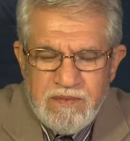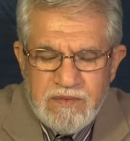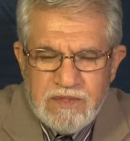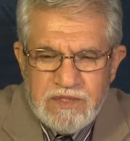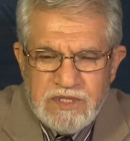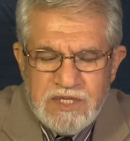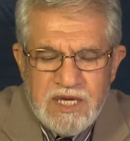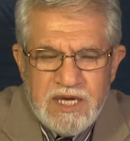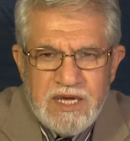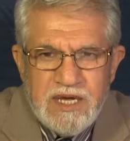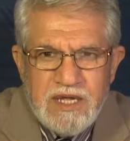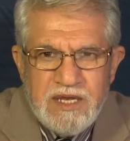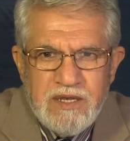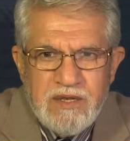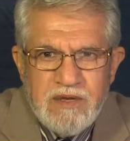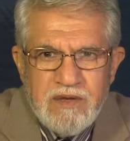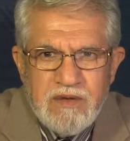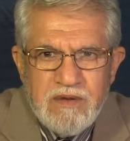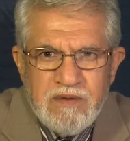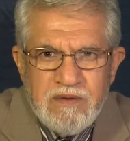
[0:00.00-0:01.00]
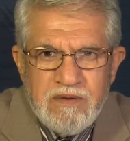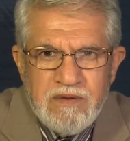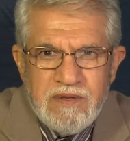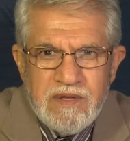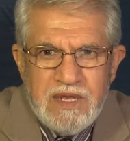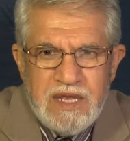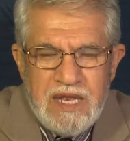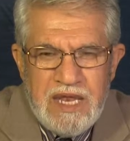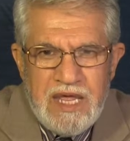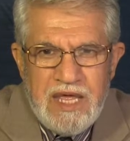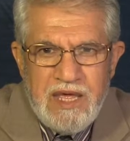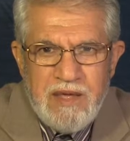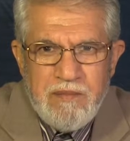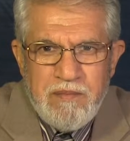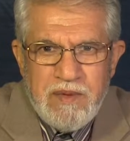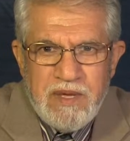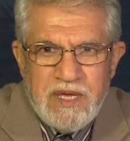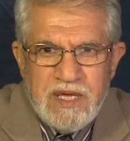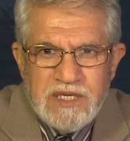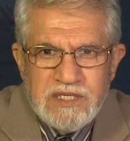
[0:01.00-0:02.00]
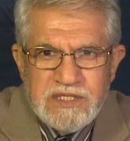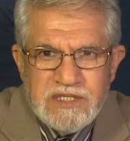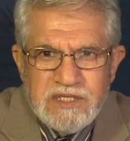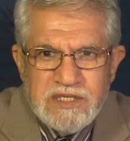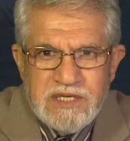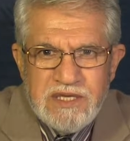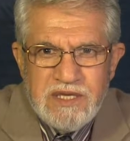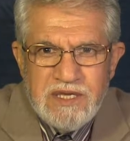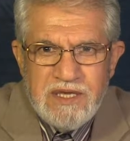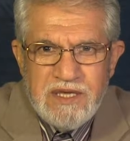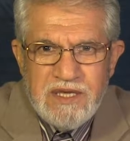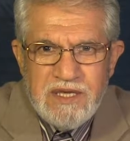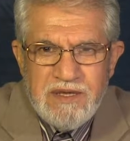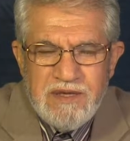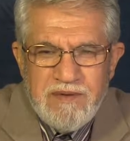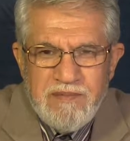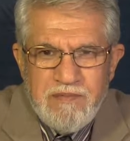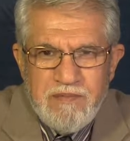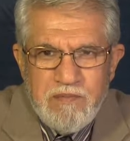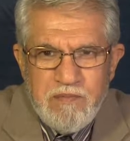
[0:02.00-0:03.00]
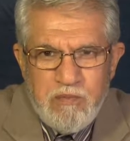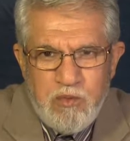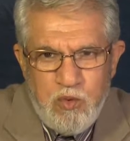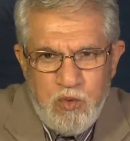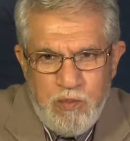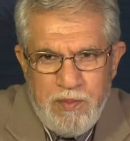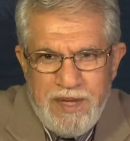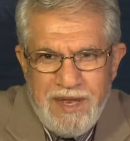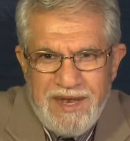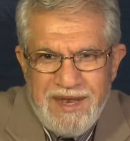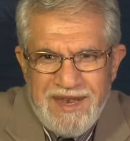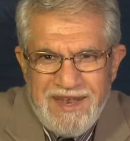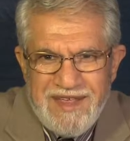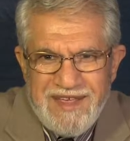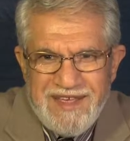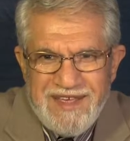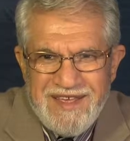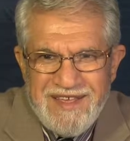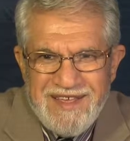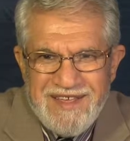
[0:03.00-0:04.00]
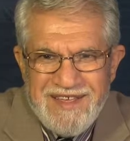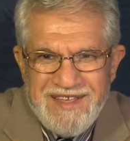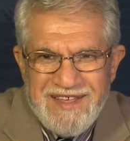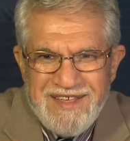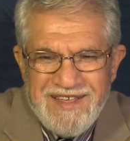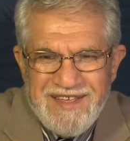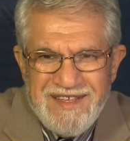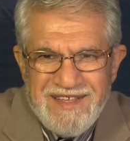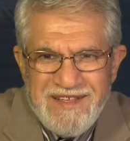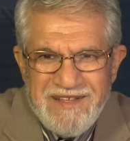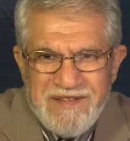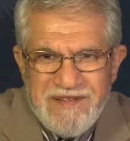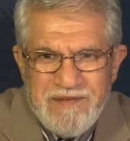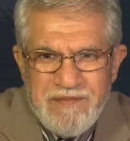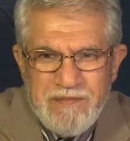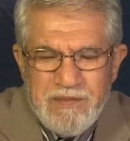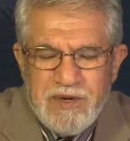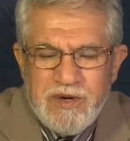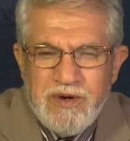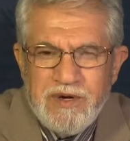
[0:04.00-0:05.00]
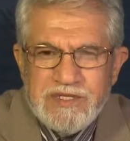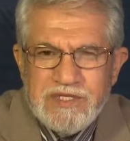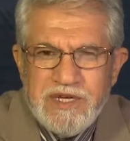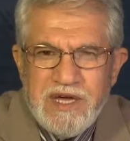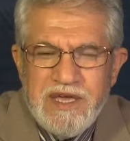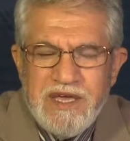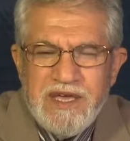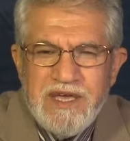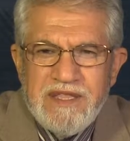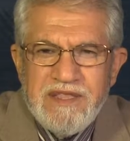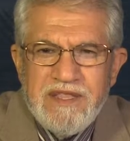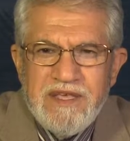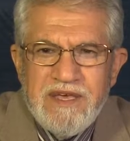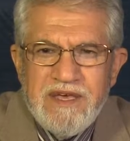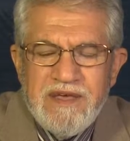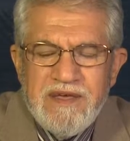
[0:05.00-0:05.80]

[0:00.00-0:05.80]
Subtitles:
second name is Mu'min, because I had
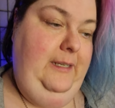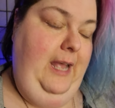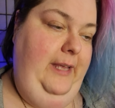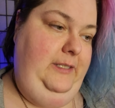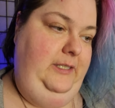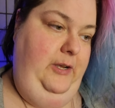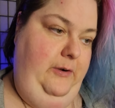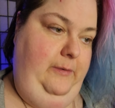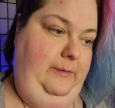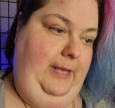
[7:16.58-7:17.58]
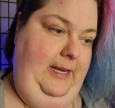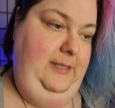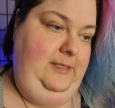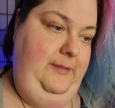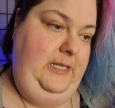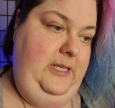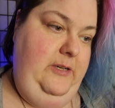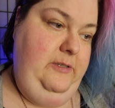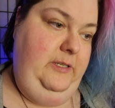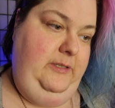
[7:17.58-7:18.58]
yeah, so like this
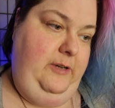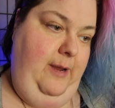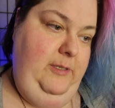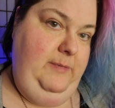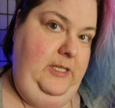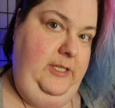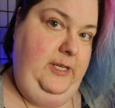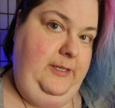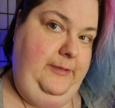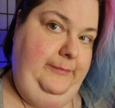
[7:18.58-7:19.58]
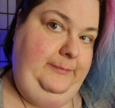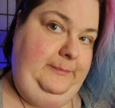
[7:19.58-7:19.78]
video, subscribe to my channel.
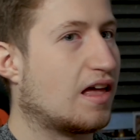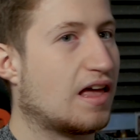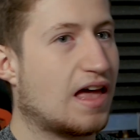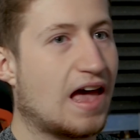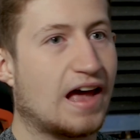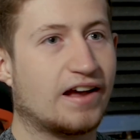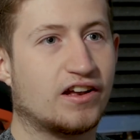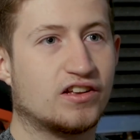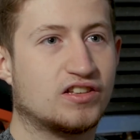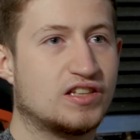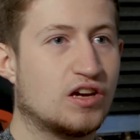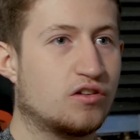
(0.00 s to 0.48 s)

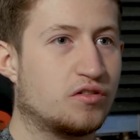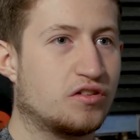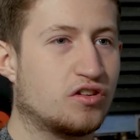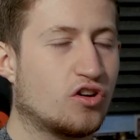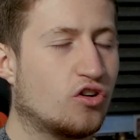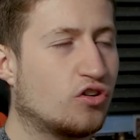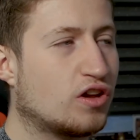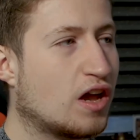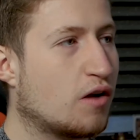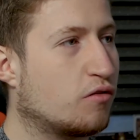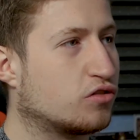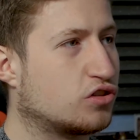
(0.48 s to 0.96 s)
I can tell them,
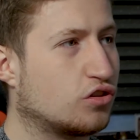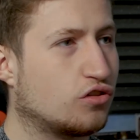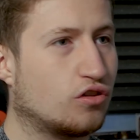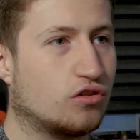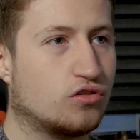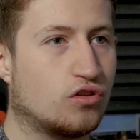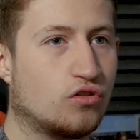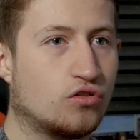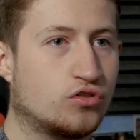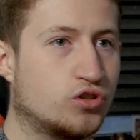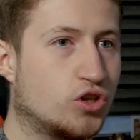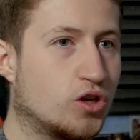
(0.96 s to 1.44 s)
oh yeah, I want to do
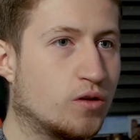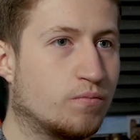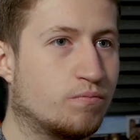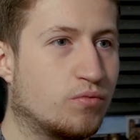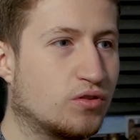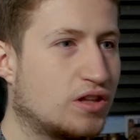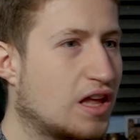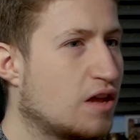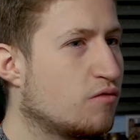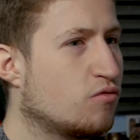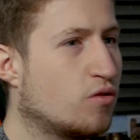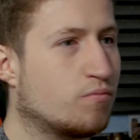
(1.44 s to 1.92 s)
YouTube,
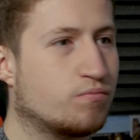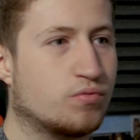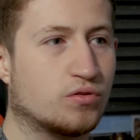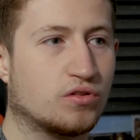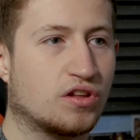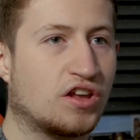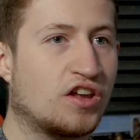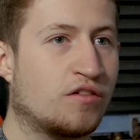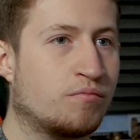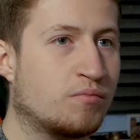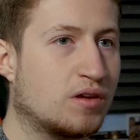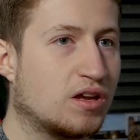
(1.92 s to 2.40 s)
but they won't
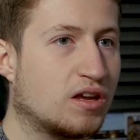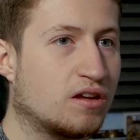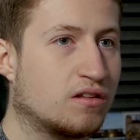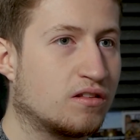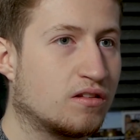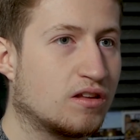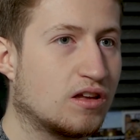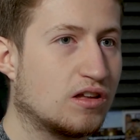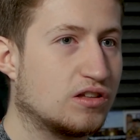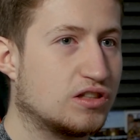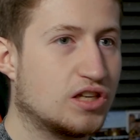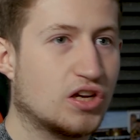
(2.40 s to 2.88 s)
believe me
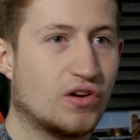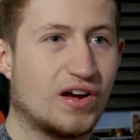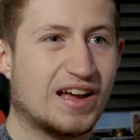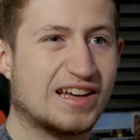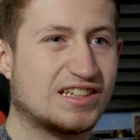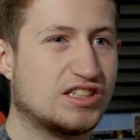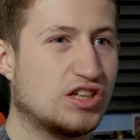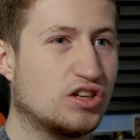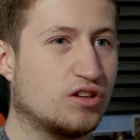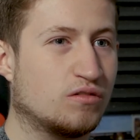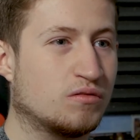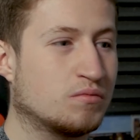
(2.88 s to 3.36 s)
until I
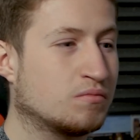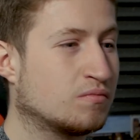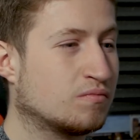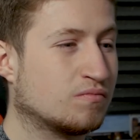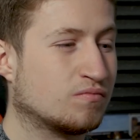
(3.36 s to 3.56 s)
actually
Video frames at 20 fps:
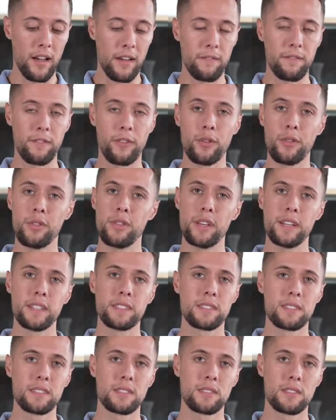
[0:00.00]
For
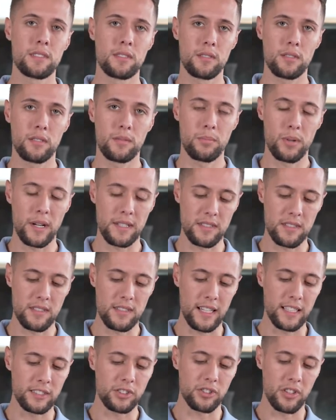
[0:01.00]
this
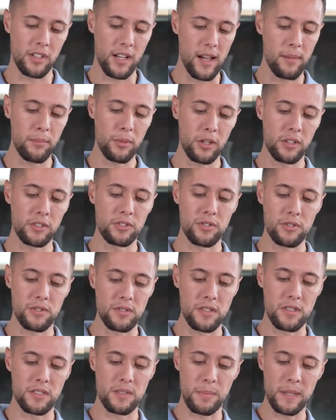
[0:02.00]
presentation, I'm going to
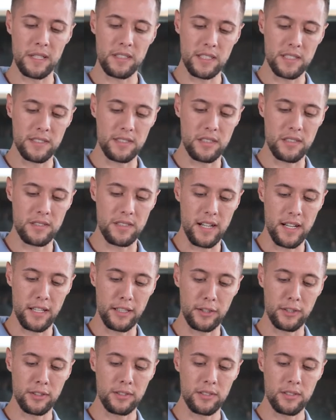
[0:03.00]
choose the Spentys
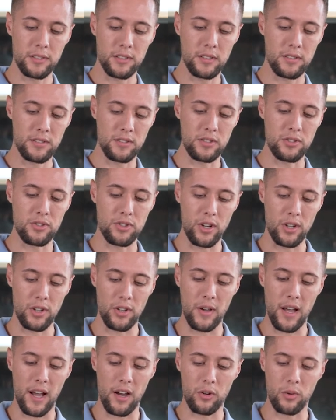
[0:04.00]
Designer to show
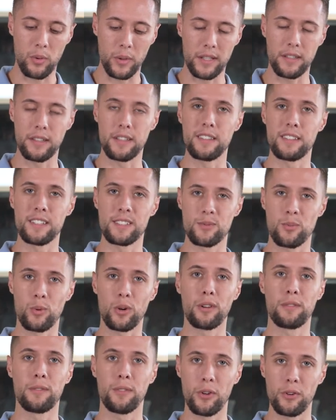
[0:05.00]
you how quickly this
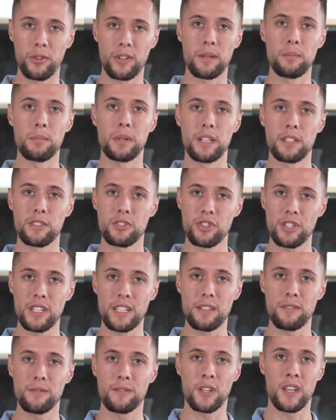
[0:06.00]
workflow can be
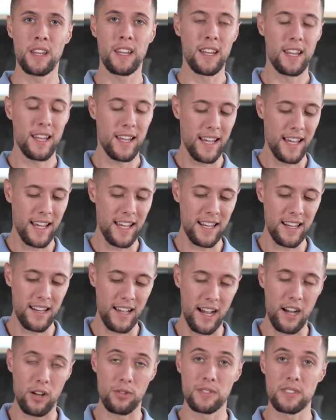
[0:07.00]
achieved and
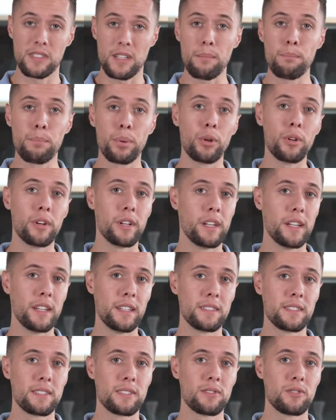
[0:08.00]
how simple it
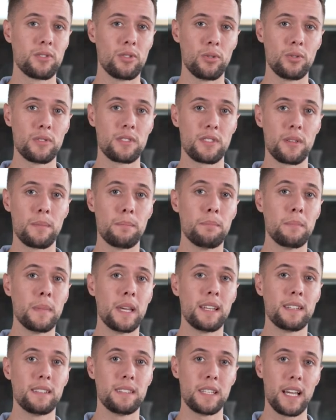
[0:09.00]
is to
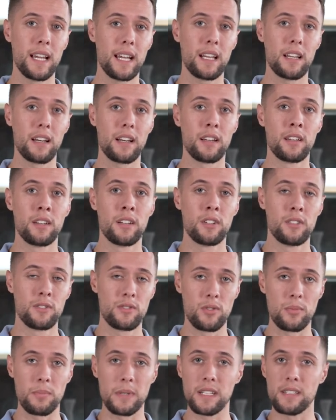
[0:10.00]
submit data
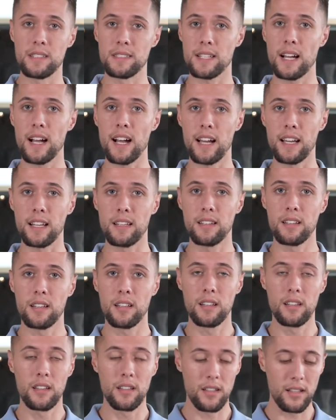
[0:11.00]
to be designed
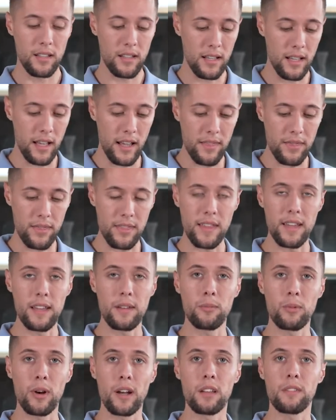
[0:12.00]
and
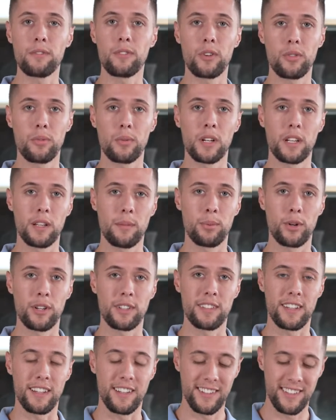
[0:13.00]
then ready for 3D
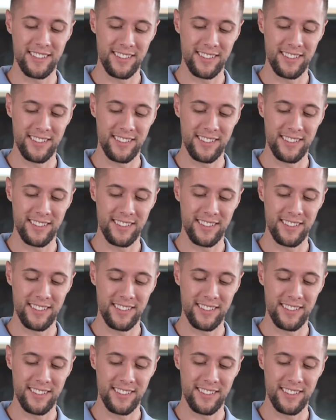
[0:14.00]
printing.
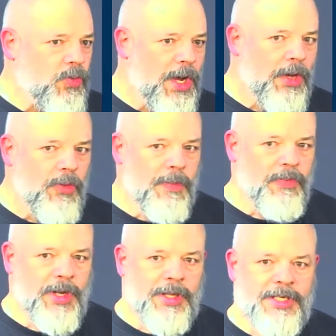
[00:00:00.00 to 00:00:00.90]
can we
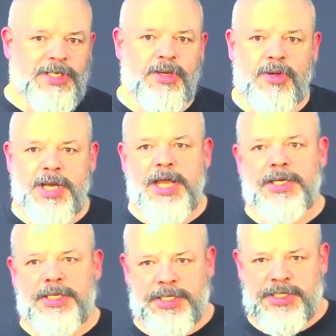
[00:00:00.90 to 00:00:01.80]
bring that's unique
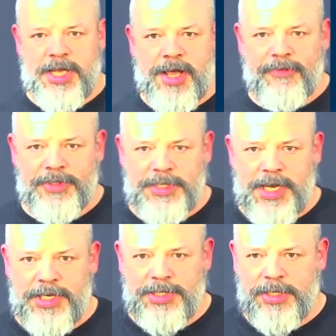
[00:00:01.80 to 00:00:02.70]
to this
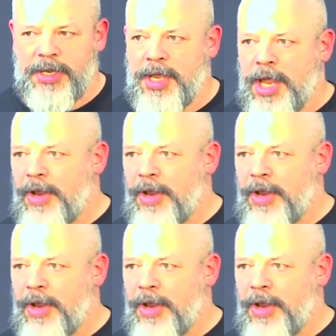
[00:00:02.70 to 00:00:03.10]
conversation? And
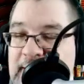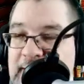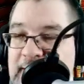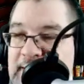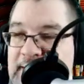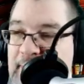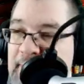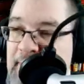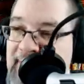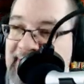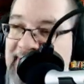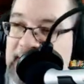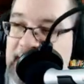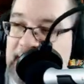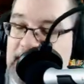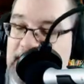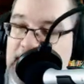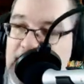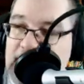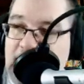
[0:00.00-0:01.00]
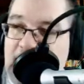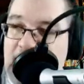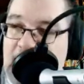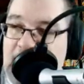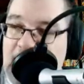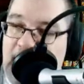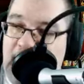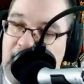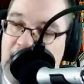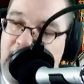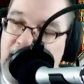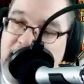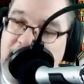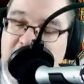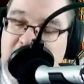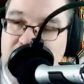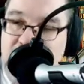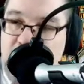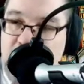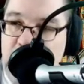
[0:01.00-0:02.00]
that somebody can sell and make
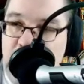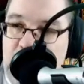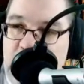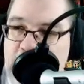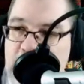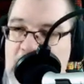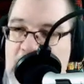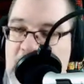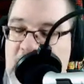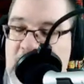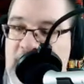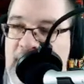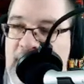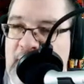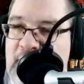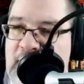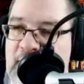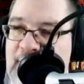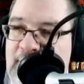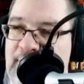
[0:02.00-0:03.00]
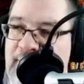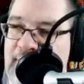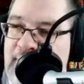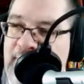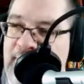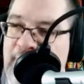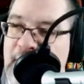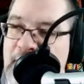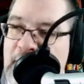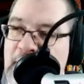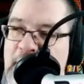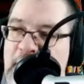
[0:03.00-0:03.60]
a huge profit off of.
──────
Reproduce the material exactly. Pictures stay out.

● **EXERCISE ANSWER**
[0:00.00-0:01.00]
[0:01.00-0:02.00]
[0:02.00-0:03.00]
[0:03.00-0:04.00]
[0:04.00-0:05.00]
[0:05.00-0:05.80]

[0:00.00-0:05.80]
Subtitles:
second name is Mu'min, because I had
[7:16.58-7:17.58]
[7:17.58-7:18.58]
yeah, so like this
[7:18.58-7:19.58]
[7:19.58-7:19.78]
video, subscribe to my channel.
(0.00 s to 0.48 s)

(0.48 s to 0.96 s)
I can tell them,
(0.96 s to 1.44 s)
oh yeah, I want to do
(1.44 s to 1.92 s)
YouTube,
(1.92 s to 2.40 s)
but they won't
(2.40 s to 2.88 s)
believe me
(2.88 s to 3.36 s)
until I
(3.36 s to 3.56 s)
actually
Video frames at 20 fps:
[0:00.00]
For
[0:01.00]
this
[0:02.00]
presentation, I'm going to
[0:03.00]
choose the Spentys
[0:04.00]
Designer to show
[0:05.00]
you how quickly this
[0:06.00]
workflow can be
[0:07.00]
achieved and
[0:08.00]
how simple it
[0:09.00]
is to
[0:10.00]
submit data
[0:11.00]
to be designed
[0:12.00]
and
[0:13.00]
then ready for 3D
[0:14.00]
printing.
[00:00:00.00 to 00:00:00.90]
can we
[00:00:00.90 to 00:00:01.80]
bring that's unique
[00:00:01.80 to 00:00:02.70]
to this
[00:00:02.70 to 00:00:03.10]
conversation? And
[0:00.00-0:01.00]
[0:01.00-0:02.00]
that somebody can sell and make
[0:02.00-0:03.00]
[0:03.00-0:03.60]
a huge profit off of.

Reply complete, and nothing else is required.